O filósofo que deixou o mundo no domingo passado refletiu bastante sobre a mentalidade revolucionária e se posicionou contrário a ela como um gigante. Scruton mostrou que a ideologia é uma camisa de força que faz com que o homem passe a não mais enxergar o outro em sua essência, mas sempre por meio de coletivos que são manipulados conforme os interesses políticos.
Assim, se alguém não pertence ao clubinho da moda, se não está enquadrado nas ideias certas, pode imediatamente ser excluído do conceito de humanidade e encaminhado a um paredão de fuzilamento como tanto ocorreu na extinta União das Repúblicas Socialistas Soviéticas (URSS).
Porém, tais erros do passado não se encontram longe do presente, pois são muitos os que ainda andam por aí a defenderem o tal comunismo de forma aberta ou em doses diluídas. Razão pela qual, Scruton também adentrou o universo dos “intelectuais-da-modinha” e destrinchou esse mundinho com coragem e maestria.
Nesse sentido, destacam-se duas obras de Roger Scruton: Os pensadores da Nova Esquerda e Tolos, Fraudes e Militantes.
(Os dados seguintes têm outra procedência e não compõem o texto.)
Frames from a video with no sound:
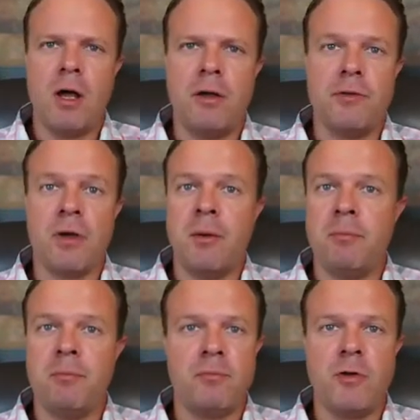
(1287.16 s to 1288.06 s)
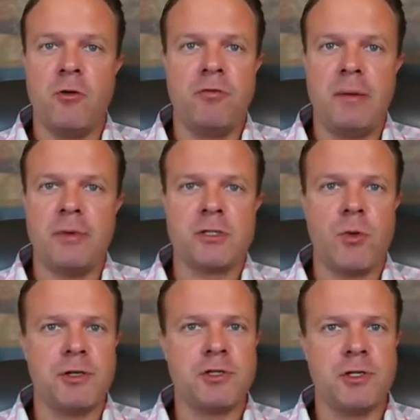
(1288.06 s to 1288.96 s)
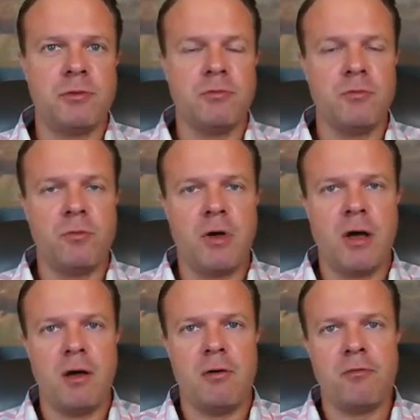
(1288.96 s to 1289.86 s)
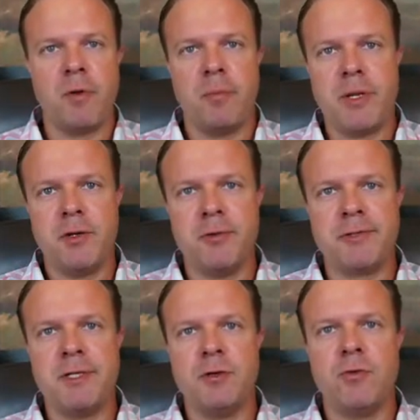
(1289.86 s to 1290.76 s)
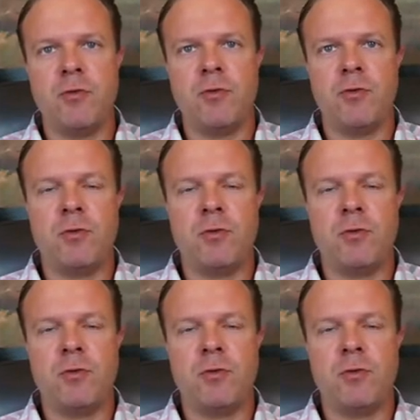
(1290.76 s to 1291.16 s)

from, famous question from Peter Thiel, who,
Ali estão destrinchados nomes como Michel Foucault e Dworkin. São os queridinhos de uma turma que – em alguns momentos – sequer se assumem como socialistas ao fingirem uma isenção descabida. Em resumo: hipócritas.
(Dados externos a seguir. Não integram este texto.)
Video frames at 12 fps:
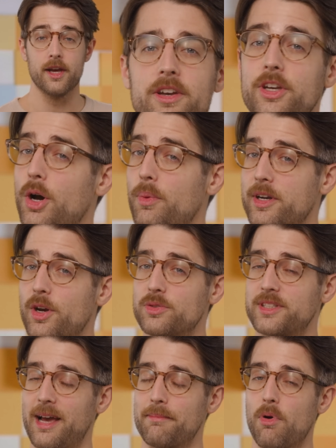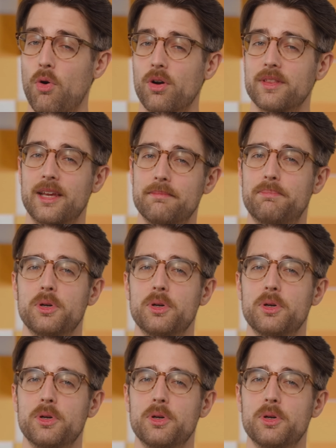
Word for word: No one knows that more than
Roger Scruton entrou de sola na sala vip ao mostrar essa hipocrisia e pagou um preço, como quando foi perseguido pelo ambiente acadêmico ao lançar “Os pensadores...”.
Scruton estava compromissado com a busca pela verdade. Ele tinha dentro de si a certeza de que a verdade não se banha no rio do tempo, e se fez maior que seus críticos em obras que são – na maioria dos argumentos – irrefutáveis.
Roger Scruton – na defesa do conservadorismo filosófico – mostra algo que o pensador G.K.Chesterton já tanto dizia: uma verdadeira democracia se faz com as vozes dos vivos e dos mortos, além daqueles que virão. Em outras palavras, a necessidade de aprender com as lições da História e buscar conservar o que é bom sem ser avesso às mudanças necessárias. Não é uma equação fácil, mas ser avesso às mudanças nos faz reacionários e isso era tudo o que Roger Scruton não era.
No mais, é agradecer a esse filósofo por dividir com o mundo e, consequentemente, comigo também a riqueza de seus escritos. Sou um eterno devedor e eternamente grato! Scruton cumpriu sua missão. Que Deus o receba de portas abertas. Obrigado por tudo, Sir Scruton!